▶ **TRY IT**
Transcribe the listing exactly as written. Leave the images out.

▶ **DATA SUPPLIED**
=== Section Start ===

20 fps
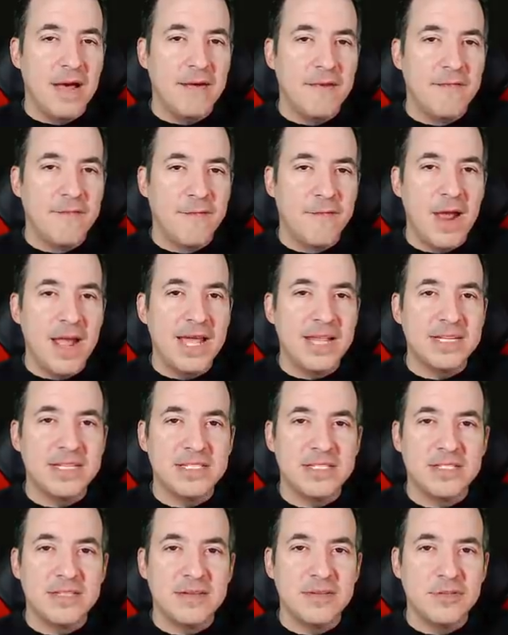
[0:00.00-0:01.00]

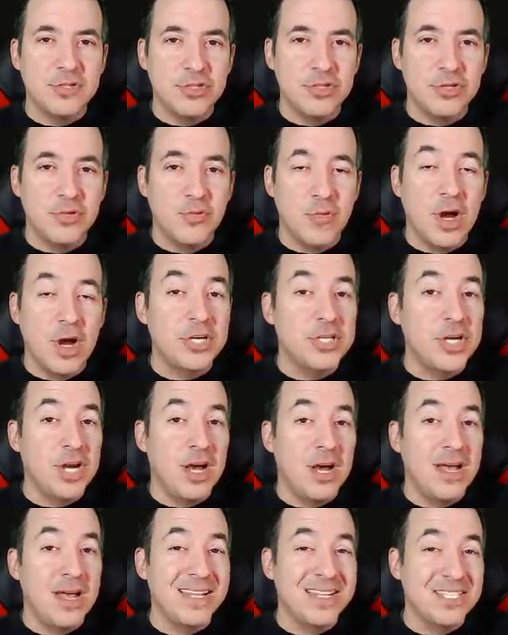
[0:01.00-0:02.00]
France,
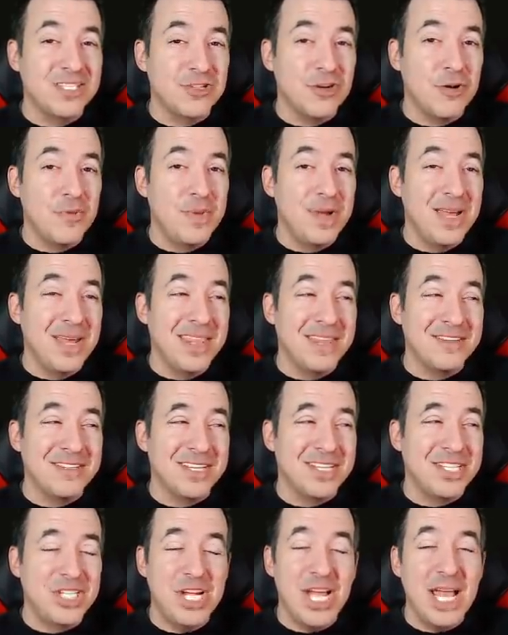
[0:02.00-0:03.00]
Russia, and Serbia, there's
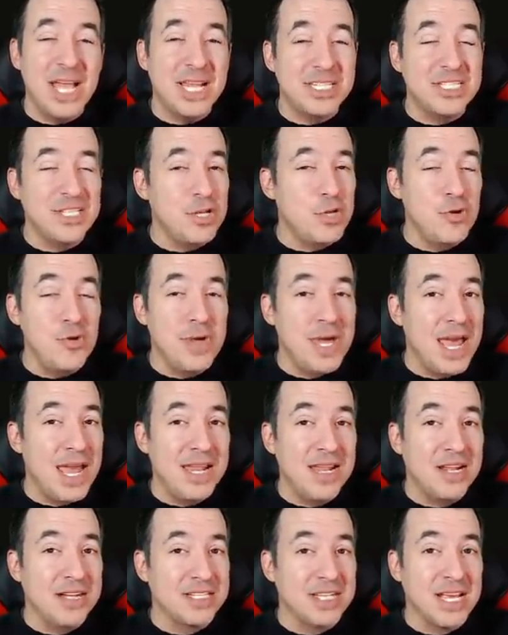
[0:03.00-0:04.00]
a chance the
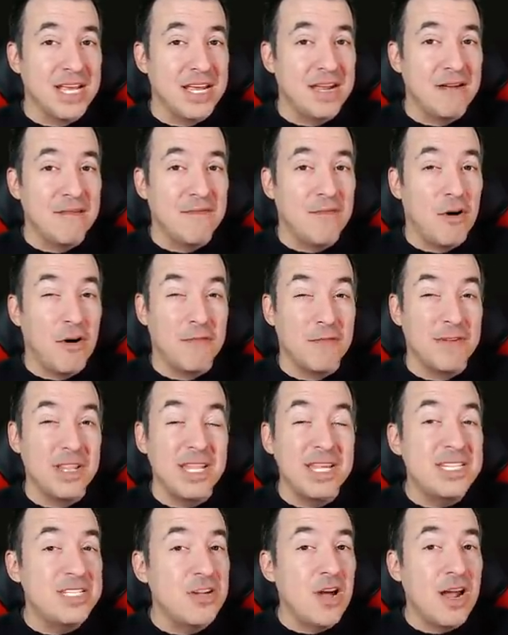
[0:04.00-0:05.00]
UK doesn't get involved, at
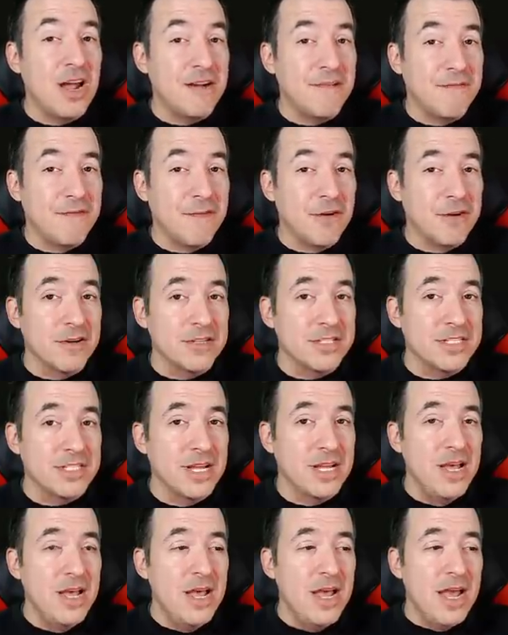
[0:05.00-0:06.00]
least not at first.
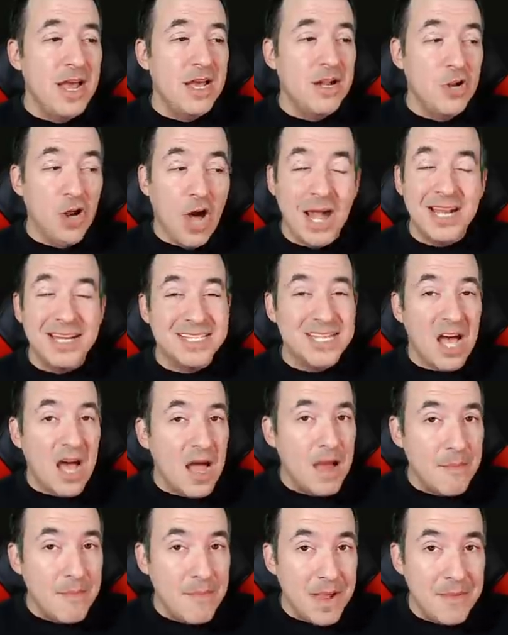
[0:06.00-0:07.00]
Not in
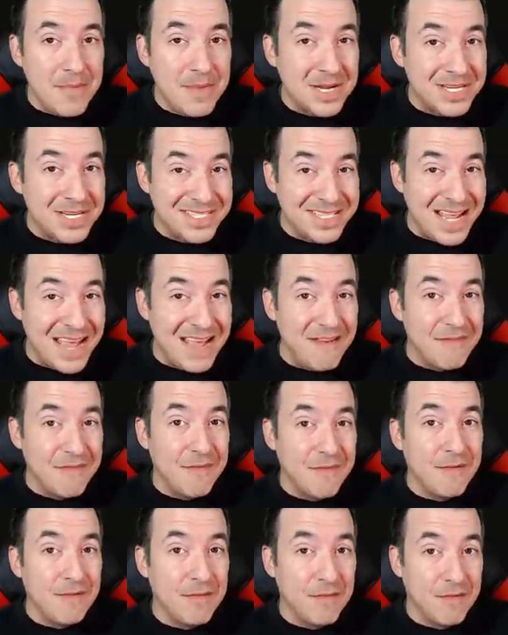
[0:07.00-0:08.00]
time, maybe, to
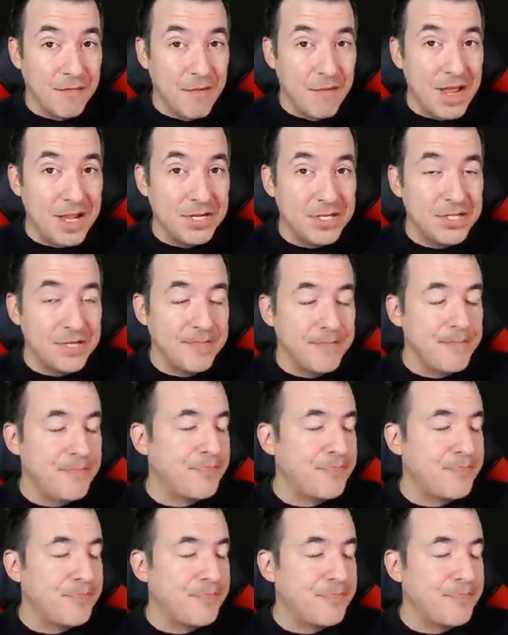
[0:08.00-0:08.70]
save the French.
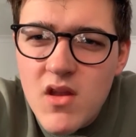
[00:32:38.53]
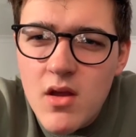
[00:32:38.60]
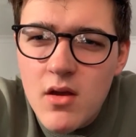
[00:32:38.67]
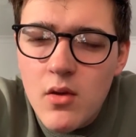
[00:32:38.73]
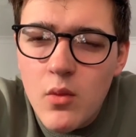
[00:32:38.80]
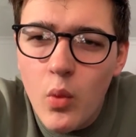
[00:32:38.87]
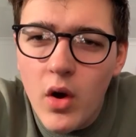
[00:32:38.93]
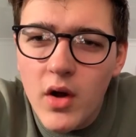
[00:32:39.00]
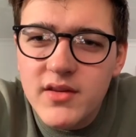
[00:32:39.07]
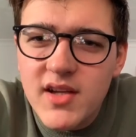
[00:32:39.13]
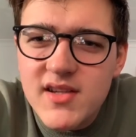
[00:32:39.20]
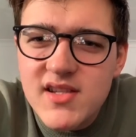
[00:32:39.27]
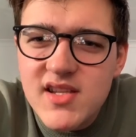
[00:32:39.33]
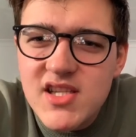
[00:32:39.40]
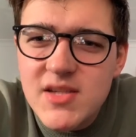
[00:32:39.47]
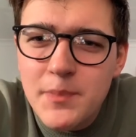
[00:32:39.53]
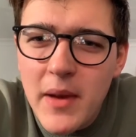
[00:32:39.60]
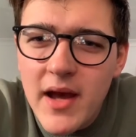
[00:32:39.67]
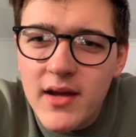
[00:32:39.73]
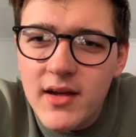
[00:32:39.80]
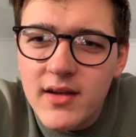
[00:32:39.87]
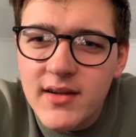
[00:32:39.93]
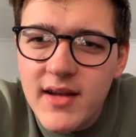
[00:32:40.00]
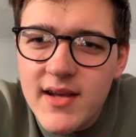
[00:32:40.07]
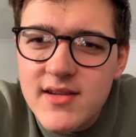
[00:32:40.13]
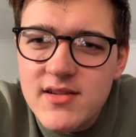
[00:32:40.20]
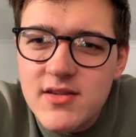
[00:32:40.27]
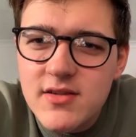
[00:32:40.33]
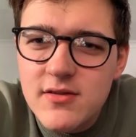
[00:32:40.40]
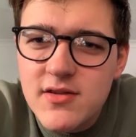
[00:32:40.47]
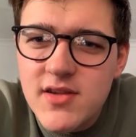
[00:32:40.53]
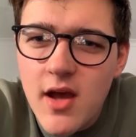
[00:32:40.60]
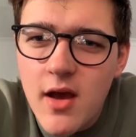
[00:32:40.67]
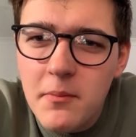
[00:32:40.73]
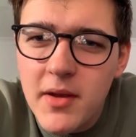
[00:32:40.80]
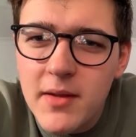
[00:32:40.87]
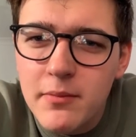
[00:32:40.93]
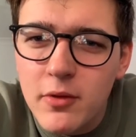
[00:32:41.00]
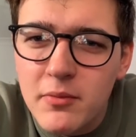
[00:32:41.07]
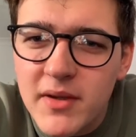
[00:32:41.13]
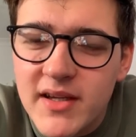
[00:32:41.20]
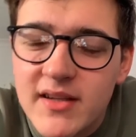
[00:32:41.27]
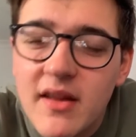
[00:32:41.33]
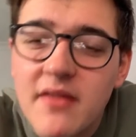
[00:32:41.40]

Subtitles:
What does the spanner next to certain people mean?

=== Section End ===

▶ **REPLY**
20 fps
[0:00.00-0:01.00]

[0:01.00-0:02.00]
France,
[0:02.00-0:03.00]
Russia, and Serbia, there's
[0:03.00-0:04.00]
a chance the
[0:04.00-0:05.00]
UK doesn't get involved, at
[0:05.00-0:06.00]
least not at first.
[0:06.00-0:07.00]
Not in
[0:07.00-0:08.00]
time, maybe, to
[0:08.00-0:08.70]
save the French.
[00:32:38.53]
[00:32:38.60]
[00:32:38.67]
[00:32:38.73]
[00:32:38.80]
[00:32:38.87]
[00:32:38.93]
[00:32:39.00]
[00:32:39.07]
[00:32:39.13]
[00:32:39.20]
[00:32:39.27]
[00:32:39.33]
[00:32:39.40]
[00:32:39.47]
[00:32:39.53]
[00:32:39.60]
[00:32:39.67]
[00:32:39.73]
[00:32:39.80]
[00:32:39.87]
[00:32:39.93]
[00:32:40.00]
[00:32:40.07]
[00:32:40.13]
[00:32:40.20]
[00:32:40.27]
[00:32:40.33]
[00:32:40.40]
[00:32:40.47]
[00:32:40.53]
[00:32:40.60]
[00:32:40.67]
[00:32:40.73]
[00:32:40.80]
[00:32:40.87]
[00:32:40.93]
[00:32:41.00]
[00:32:41.07]
[00:32:41.13]
[00:32:41.20]
[00:32:41.27]
[00:32:41.33]
[00:32:41.40]

Subtitles:
What does the spanner next to certain people mean?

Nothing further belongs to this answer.